Depuis le début du procès du député et maire de Dakar Khalifa Sall, poursuivi notamment pour "détournement" et "association de malfaiteurs", l'État et la Ville de Dakar se battent dans l'enclos des parties civiles. Retour sur deux stratégies diamétralement opposées qui ont rythmé les audiences, à quelques heures du réquisitoire.


Rédigé par leral.net le Samedi 17 Février 2018 à 17:16 | | 0 commentaire(s)|

Deux béliers ne peuvent partager le même enclos. Ce proverbe sénégalais résume amplement le rapport qu’ont entretenu l’État du Sénégal et la Ville de Dakar, les deux parties civiles dans le procès de Khalifa Ababacar Sall et ses co-prévenus. Dans cette affaire – dite de la caisse d’avance -, les avocats de ces deux parties, « qui plaident côte à côte » selon la norme, ont passé beaucoup de temps à se tirer dessus. Le but de la manœuvre, de part et d’autre : s’arroger seul le droit de réclamer justice au nom d’un préjudice pour les faits de « détournement », « association de malfaiteurs », « blanchiment » et « faux et usage de faux ».

L’État, la Ville et la bataille des nullités

Cela a commencé par la longue bataille sur les exceptions de nullité, qui ont occupé plusieurs jours au début des audiences. Chaque camp a demandé au tribunal de rejeter la constitution de partie civile de l’autre partie. « L’État est notre adversaire dans cette affaire ! Disons-le clairement. Nous n’allons pas leur faciliter la vie dans ce tribunal », avait ainsi  lancé Me Ousseynou Gaye, avocat de la Ville de Dakar.

 

Ce Jeudi 15 février, dans leur plaidoirie, les avocats de l'Etat étaient aussi revenus sur la constitution de cet adversaire du même camp. Me Baboucar Cissé avait ainsi rappelé qu’en mars 2017, la Ville de Dakar avait voté une résolution solennelle pour apporter leur soutien au maire de Dakar et à ses co-prévenus, affirmer qu’il n’y avait eu « aucun détournement » et assurant de son intention de « refuser de se constituer partie civile ».

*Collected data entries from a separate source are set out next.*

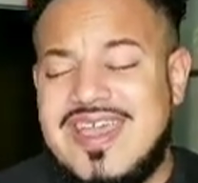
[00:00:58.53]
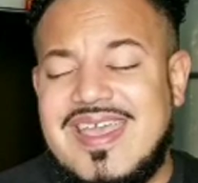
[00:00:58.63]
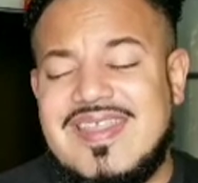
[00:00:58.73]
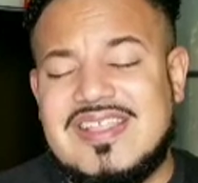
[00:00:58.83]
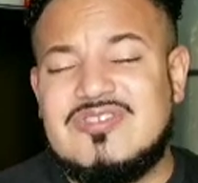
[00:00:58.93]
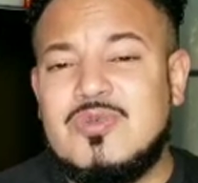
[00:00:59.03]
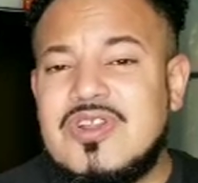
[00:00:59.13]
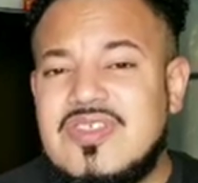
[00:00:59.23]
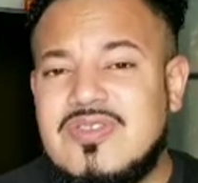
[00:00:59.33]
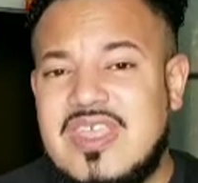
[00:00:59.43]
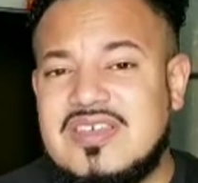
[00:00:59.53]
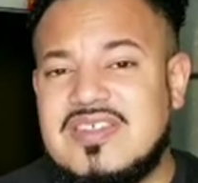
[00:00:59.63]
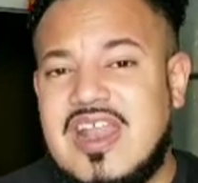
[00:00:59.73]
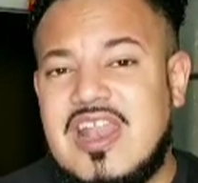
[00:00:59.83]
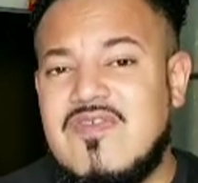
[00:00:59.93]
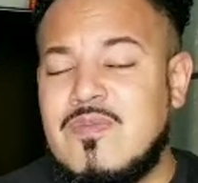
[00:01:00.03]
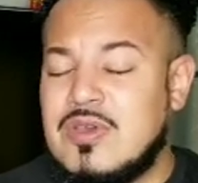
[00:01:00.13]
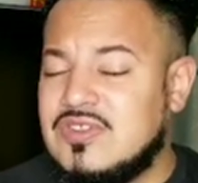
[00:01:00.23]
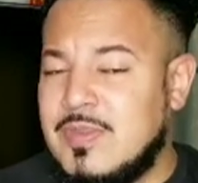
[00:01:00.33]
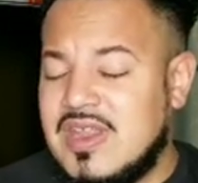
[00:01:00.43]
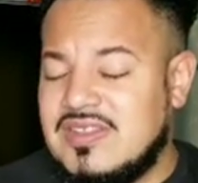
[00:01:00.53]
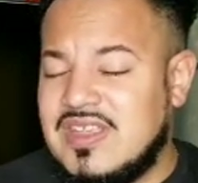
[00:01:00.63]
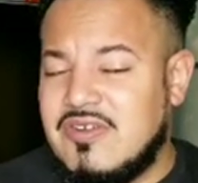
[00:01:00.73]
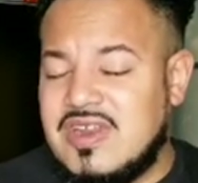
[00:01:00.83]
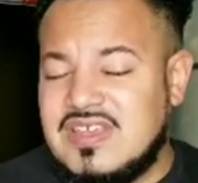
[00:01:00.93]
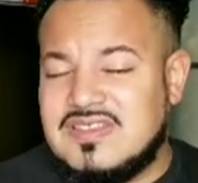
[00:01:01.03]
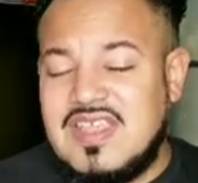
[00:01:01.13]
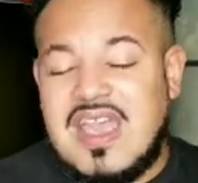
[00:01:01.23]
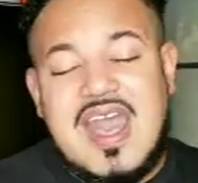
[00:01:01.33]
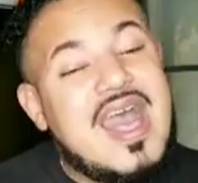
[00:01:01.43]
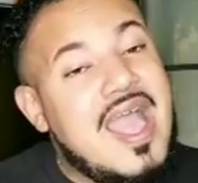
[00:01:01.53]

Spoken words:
And that's one of the things that I love most about Integrity is the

Ce vendredi matin, ce sont les avocats de la Ville qui se sont présentés au prétoire. Comme attendu, ils ont plaidé qu’il n’y avait eu « aucun préjudice subi » et n’ont demandé aucune réparation, même pas le franc symbolique. Par contre, ils se sont évertués à démontrer que « l’État du Sénégal est un usurpateur dans ce procès ». Pour Mes Ibrahima Diao, Jean Sylva et Ousseynou Gaye, « l’argent de la caisse d’avance appartient exclusivement à la Ville de Dakar ».

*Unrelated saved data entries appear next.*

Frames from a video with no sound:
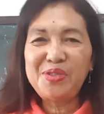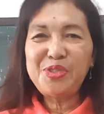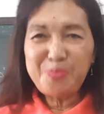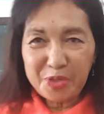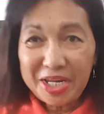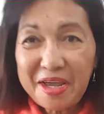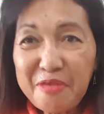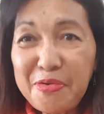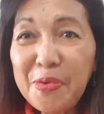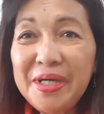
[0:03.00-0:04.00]
Good
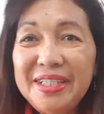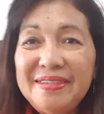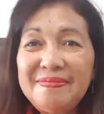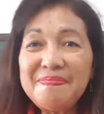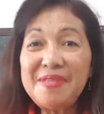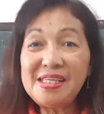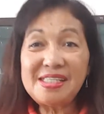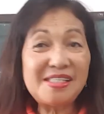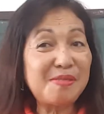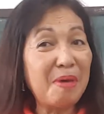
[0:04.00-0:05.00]
morning, everyone.
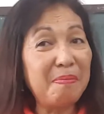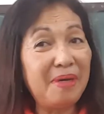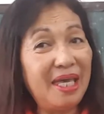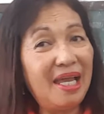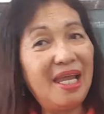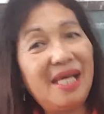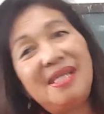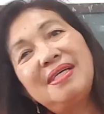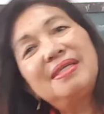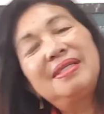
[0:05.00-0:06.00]
This is Ma'am Ayala.
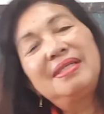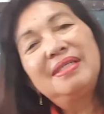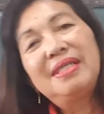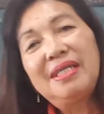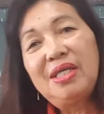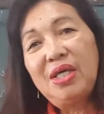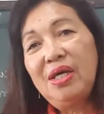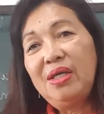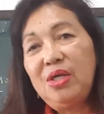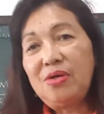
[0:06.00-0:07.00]

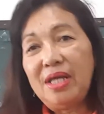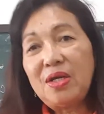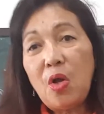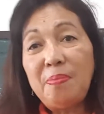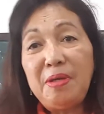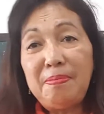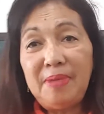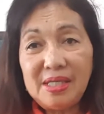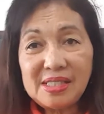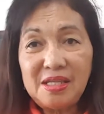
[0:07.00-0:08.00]
You can call me
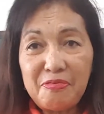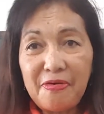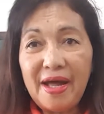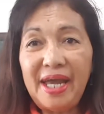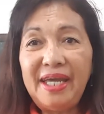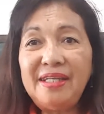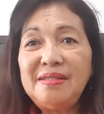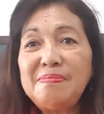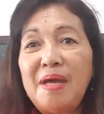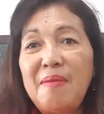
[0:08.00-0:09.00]
Miss
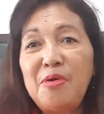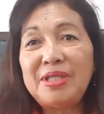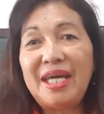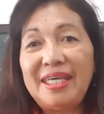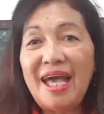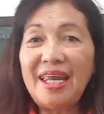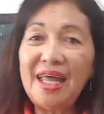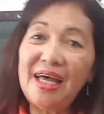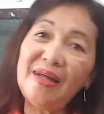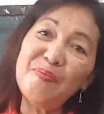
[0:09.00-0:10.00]
Divine Del Monte
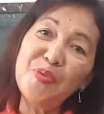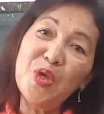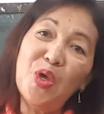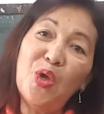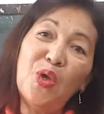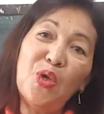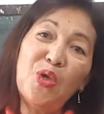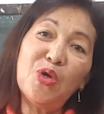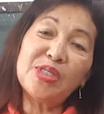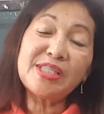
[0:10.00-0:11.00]
Ayala,
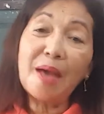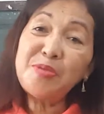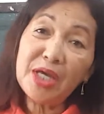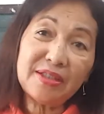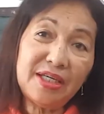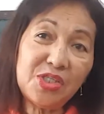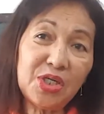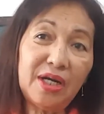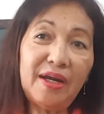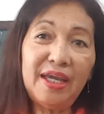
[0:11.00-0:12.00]
your subject
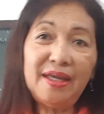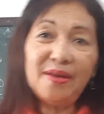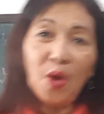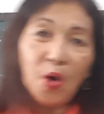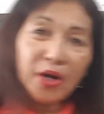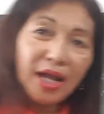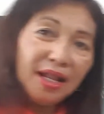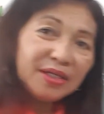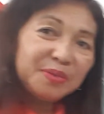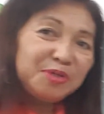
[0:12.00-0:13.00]
teacher in
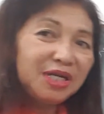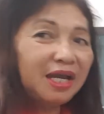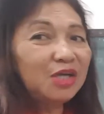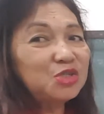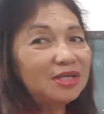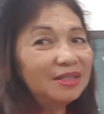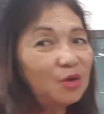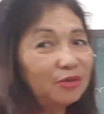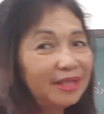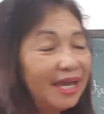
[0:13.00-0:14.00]
oral communication and
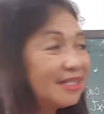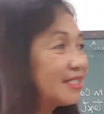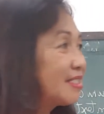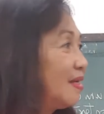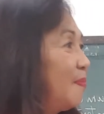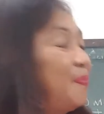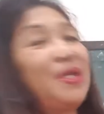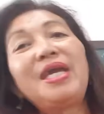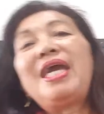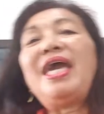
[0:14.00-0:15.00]
context,
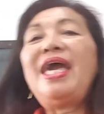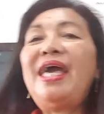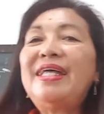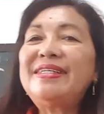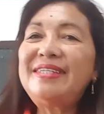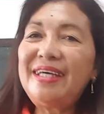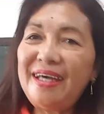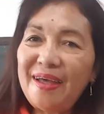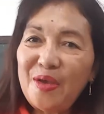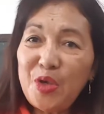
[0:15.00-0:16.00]
and
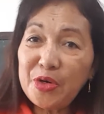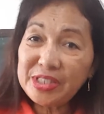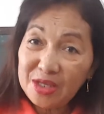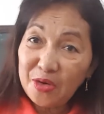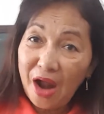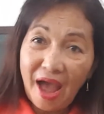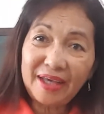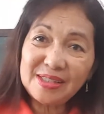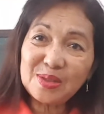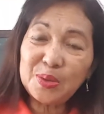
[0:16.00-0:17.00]
your senior
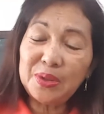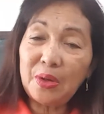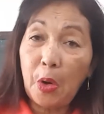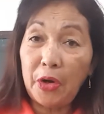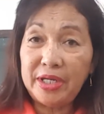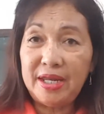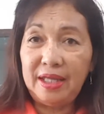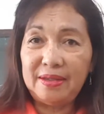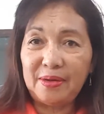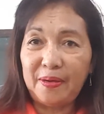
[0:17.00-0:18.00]
high school
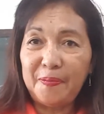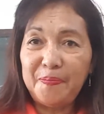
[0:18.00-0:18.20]
coordinator.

Ils se sont appuyés sur les déclarations à la barre des deux receveurs-percepteurs municipaux, Mamadou Oumar Bocoum et Ibrahima Touré, également jugés dans l’affaire. Ceux-ci ont été clairs : les impôts locaux sont collectés par l’État pour le compte des collectivités locaux. Les recettes municipales ne peuvent à aucun moment appartenir à l’État, puisque la loi dit clairement qu’elles appartiennent aux villes. « L’État ne fait que collecter, prendre sa part et reverser le reste au propriétaire qu’est la Ville. Mais l’Agent judiciaire de l’État nous dit:« Non ! Ma part est à moi et la part que la loi vous donne, est à moi ! », a raillé Me Gaye.

La thèse du « procès politique »

Les avocats de la Ville ont aussi plaidé le « procès politique ». Pour eux, c’est l’État qui a politisé le procès en utilisant ses services pour mener « une véritable escroquerie processuelle ». « Si l’État s’était tenu à carreau, personne ne parlerait de procès politique, mais de procès de droit commun », a poursuivi Me Gaye.

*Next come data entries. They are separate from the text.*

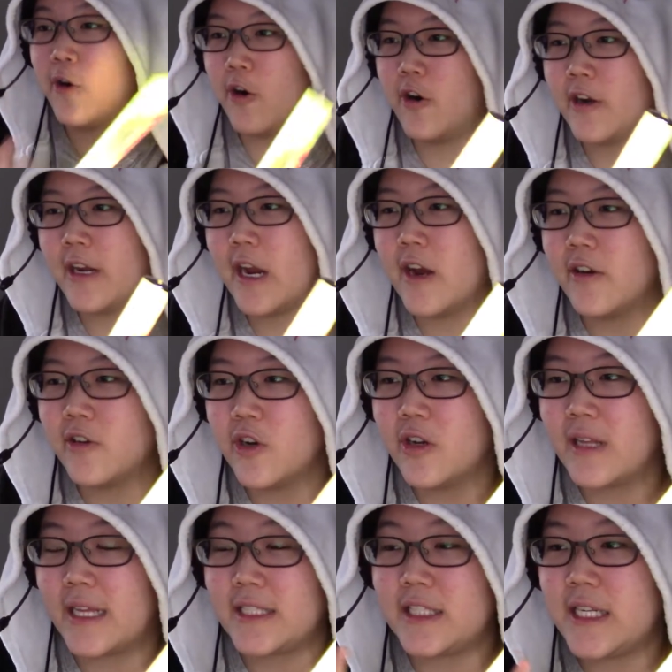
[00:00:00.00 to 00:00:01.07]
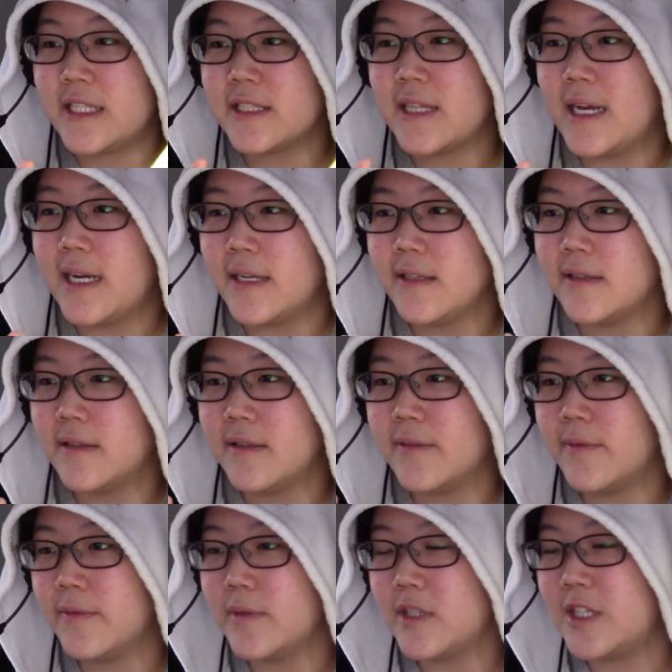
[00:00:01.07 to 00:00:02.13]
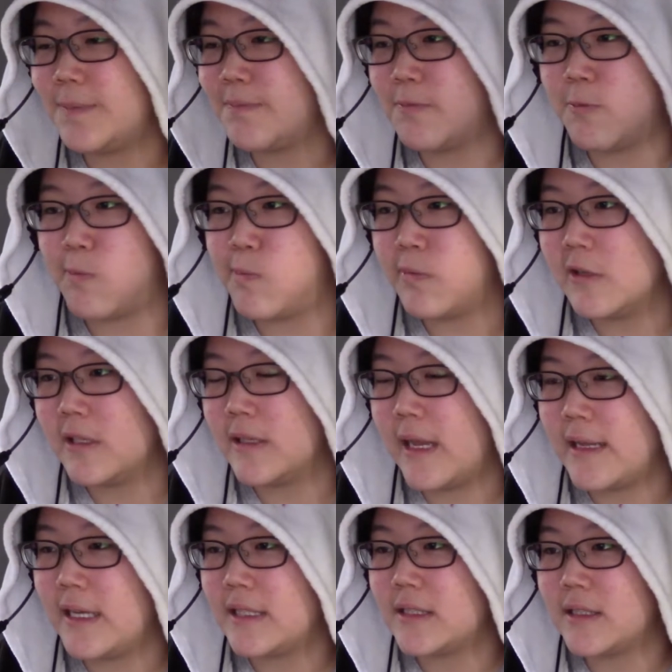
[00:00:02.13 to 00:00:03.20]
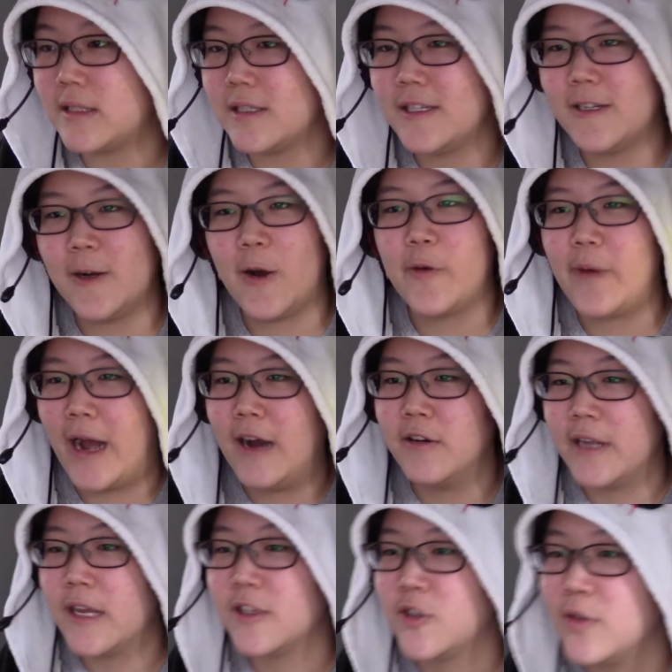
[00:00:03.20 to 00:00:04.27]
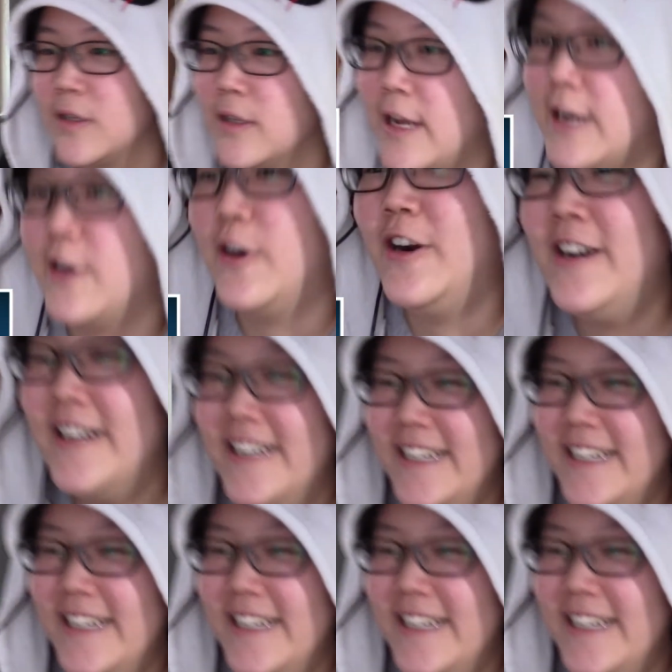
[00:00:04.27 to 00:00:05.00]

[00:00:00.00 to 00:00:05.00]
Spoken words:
her character, like she's not, like it's. I'll get to it later.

Pour les conseils de la Ville, le rôle joué par l’État a même entraîné le non-respect d’un règlement de l’UEMOA, sur la présence de l’avocat auprès de son client à toutes les étapes de la procédure. L’AJE et ses avocats « étaient là pour dire des choses qui n’ont rien à voir avec ce procès », a accusé Me Diao.

L’État est « un boxeur à terre, en train d’être compté, qui tente de lever le doigt pour dire qu’il peut encore se battre », a raillé de son côté Me Ousseynou Gaye dans une plaidoirie vivement critiquée par le juge Malick Lamotte, qui lui a reproché des propos « agressifs, d’une violence inouïe dans un prétoire ». Une remontrance qui a soulevé l’ire de tous les avocats, critiquant ce qu’ils ont qualifié d’atteinte à leur liberté de plaidoirie.

Après les avocats des parties civiles, qui ont désormais terminé leurs plaidoiries, le procureur de la République doit prendre la parole ce vendredi à partir de 15h, heure de Dakar (15h GMT). Lundi, les plaidoiries des avocats de la défense démarreront, pour se terminer mercredi.